## What needs to be done
Return every line from the listing where the word "with" occurs.

## Listed entries

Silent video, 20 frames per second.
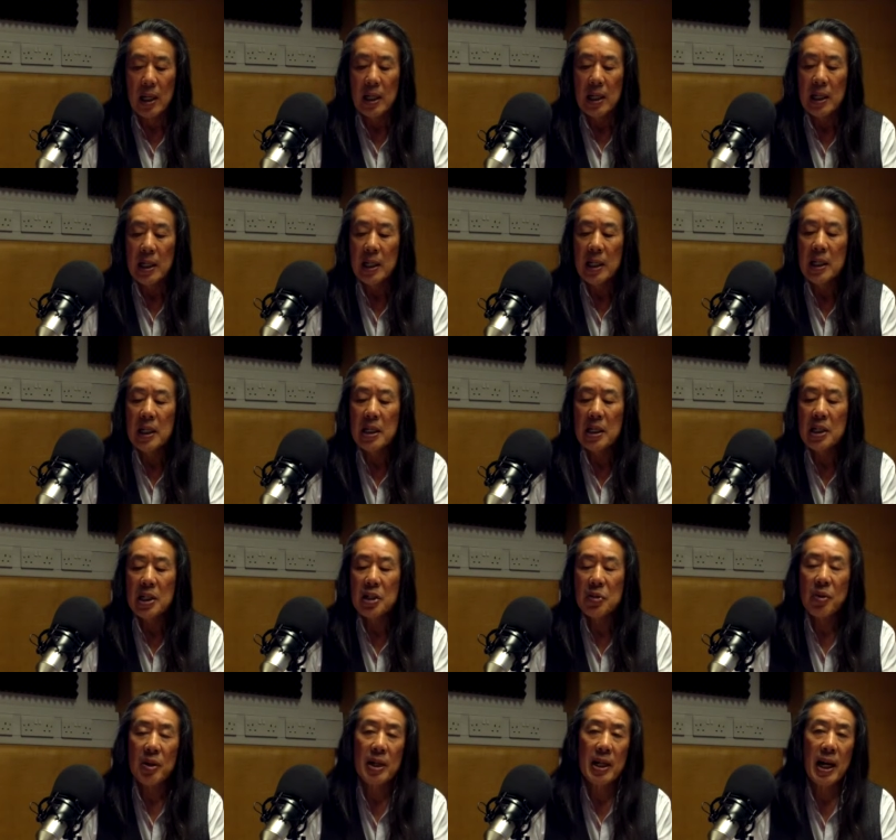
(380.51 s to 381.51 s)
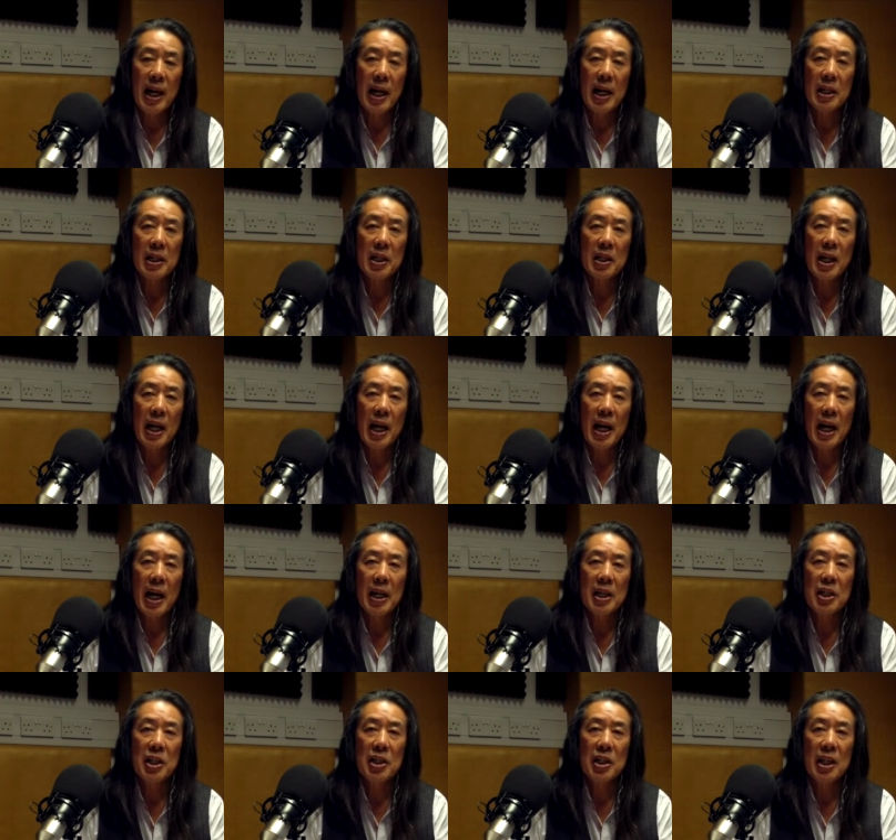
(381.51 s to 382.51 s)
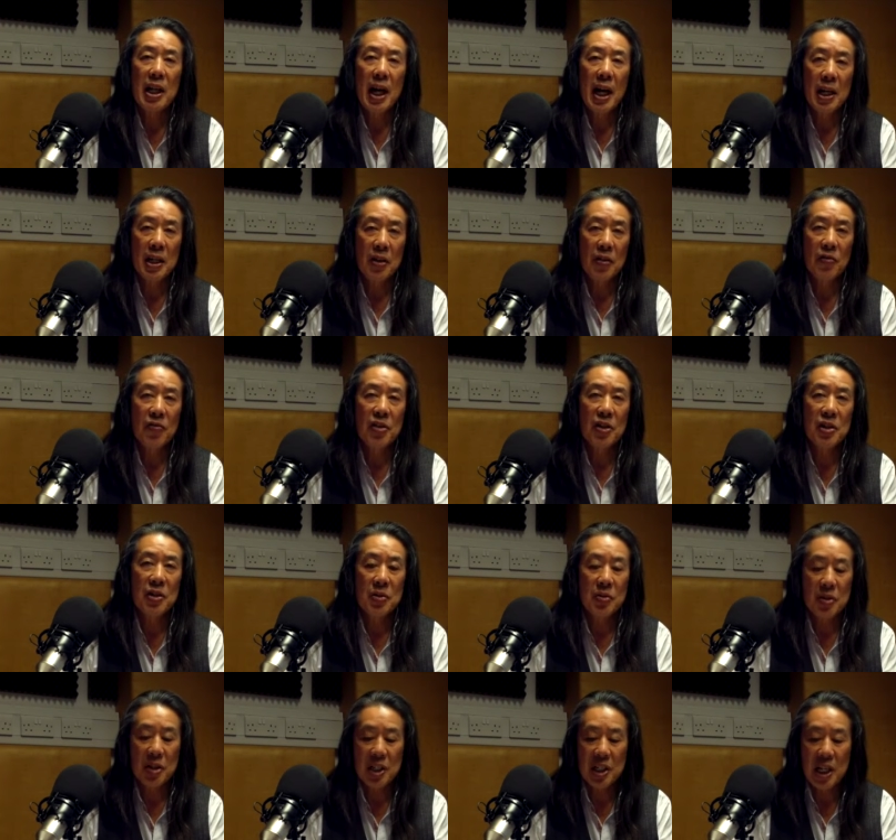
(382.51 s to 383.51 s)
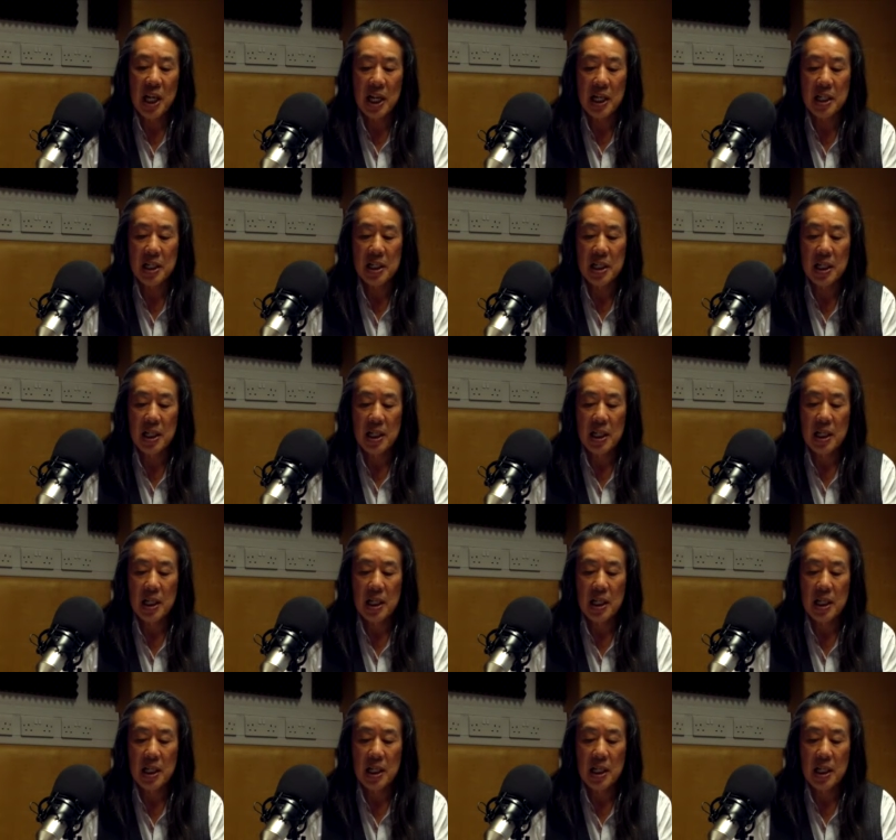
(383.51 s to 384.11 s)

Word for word: He is regarded as the unofficial saint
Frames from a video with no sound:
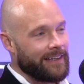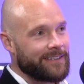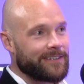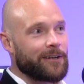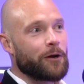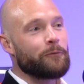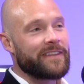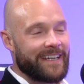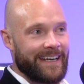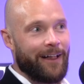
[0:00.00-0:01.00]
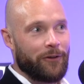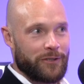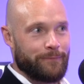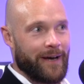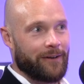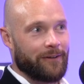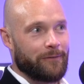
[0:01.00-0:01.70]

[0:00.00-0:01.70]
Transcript: Let's start with an analogy battle.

## Answer to the exercise
Frames from a video with no sound:
Transcript: Let's start with an analogy battle.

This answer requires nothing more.